Обстановка разразившейся войны вкупе с подобной агитацией способствовали росту сепаратистских чувств в хорватском обществе. Вместе с тем, как всегда, когда речь идет об оценке массовости тех или иных общественных настроений, довольно сложно определить, насколько в упомянутых чувствах присутствовали целенаправленно сепаратистские устремления, а насколько - более спонтанный по своему характеру всплеск негативного отношения к югославской власти, подогревавшийся в значительной мере тем, что сербские военные и политические круги, вставшие у руководства Югославии в результате переворота 27 марта 1941 г., выглядели виновниками, спровоцировавшими удар «оси» как раз этим переворотом, произведенным своевольно, не считаясь с интересами и мнением хорватов.

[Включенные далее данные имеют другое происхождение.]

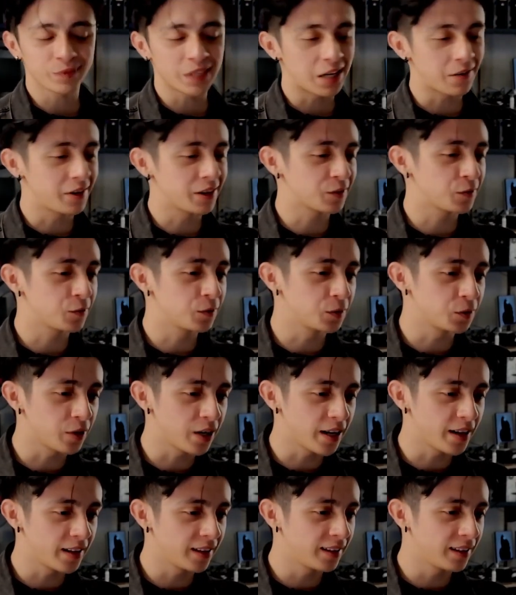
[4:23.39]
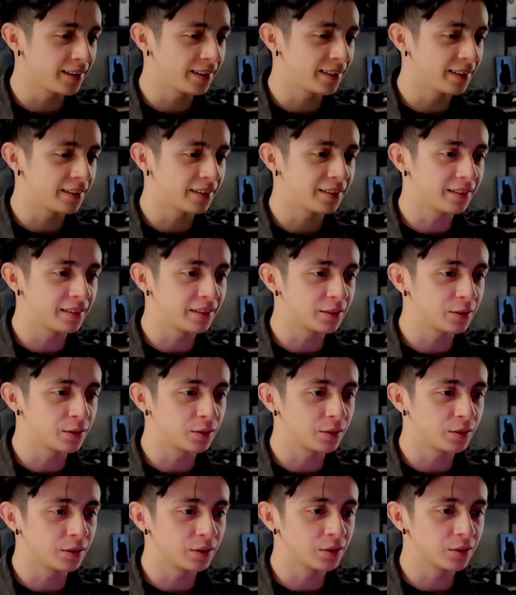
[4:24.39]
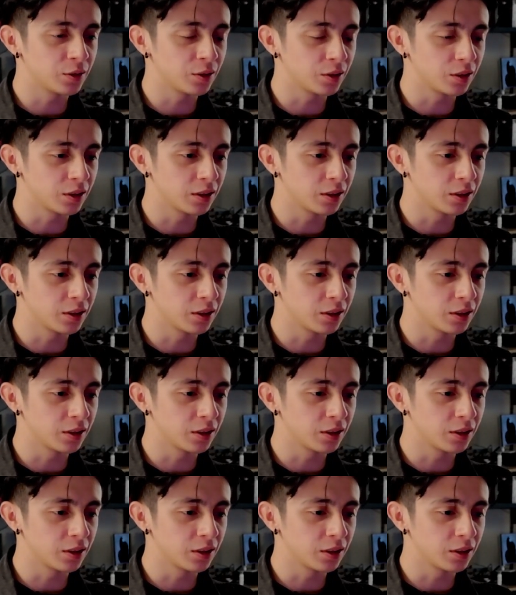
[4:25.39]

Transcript: I've actually tried it, you know, it's all so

Но какой бы из факторов подъема сепаратистских настроений ни являлся преобладающим, практически важен был конечный результат, т.е. сам этот подъем. И он в огромной мере определил отрицательное отношение большой части хорватского населения к участию в войне, к связанным с этим рискам, особенно для тех, кто был призван в армию. Следствием явилось то, что в Хорватии у югославских военных властей возникли наибольшие сложности с проведением уже упоминавшихся выше активизации и мобилизации, поскольку явка призванных была весьма низкой18
. А среди того хорватского контингента, который отозвался на призыв и оказался в рядах армии, с первых же дней войны начались быстро нараставшие дезертирство, неисполнение приказов, сдача в плен, случаи фактического пособничества противнику, перехода на его сторону, наконец, бунтов в воинских частях под лозунгом хорватской независимости. Наиболее известным примером стали выступления 8 апреля в некоторых полках в районе города Беловар на севере Хорватии19.Впоследствии имели место разные оценки того, какими были размах всех этих действий и степень их реального влияния на ход Апрельской войны 1941 г. Почти сразу вслед за поражением Югославии получила распространение интерпретация, согласно которой упомянутые действия не только носили массовый характер, но и стали чуть ли ни решающей причиной катастрофы. С одной стороны, такого рода интерпретация возникла в некоторых кругах сербских политиков и военных, в частности тех, кто после поражения оказался в эмиграции и стремился найти удовлетворительное для себя объяснение случившегося20
. С другой стороны, в определенной мере сходная версия активно культивировалась, наоборот, пропагандой усташей, стремившихся приписать сторонникам хорватского сепаратизма, себе самим как можно большую роль в разрушении Югославии21. Но если в сербском варианте эта интерпретация сопровождалась обличением «хорватского предательства», то в усташском варианте, наоборот, - возвеличиванием «патриотических усилий» во имя «хорватского национального освобождения». После Второй мировой войны каждый из вариантов получил продолжение в той публицистической, мемуарной и претендовавшей на историографический характер литературе, которая издавалась соответствующими кругами сербской либо хорватской эмиграции.В самой же Югославии при коммунистической власти, как правило, господствовала в официальной пропаганде и в историографии резко негативная оценка сепаратистских действий хорватских националистов в апрельской катастрофе 1941 г. Но при этом долгое время не допускалось исследовать, сколь широкий размах приобрели названные действия, сколь значительную поддержку они имели в хорватском обществе, и в частности среди хорватского контингента армии22
. Когда же позднее в Югославии все-таки начали появляться работы, преимущественно сербских историков, где не только ставились подобные вопросы, но и высказывалось мнение о значительном масштабе сепаратистской активности и ее поддержки, это мнение вызывало возражения среди хорватских исследователей23. Вместе с тем, пока сохранялось коммунистическое правление, даже в работах, где сепаратистской активности придавалось весьма серьезное значение как фактору в разгроме 1941 г., она считалась отнюдь не решающим фактором, приведшим к апрельской катастрофе Югославии, а только одним из обстоятельств, способствовавших поражению югославской армии24. В современной постюгославской историографии можно встретить в том или ином виде большинство упомянутых выше версий. Причем те, что прежде культивировались в сербской либо хорватской эмиграции, теперь, перенесенные каждая, соответственно, в посткоммунистическую историографию Сербии либо Хорватии, во многом слились там с течениями, тяготеющими к изображению Апрельской войны под националистически окрашенным «сербским» или, наоборот, «хорватским» углом зрения.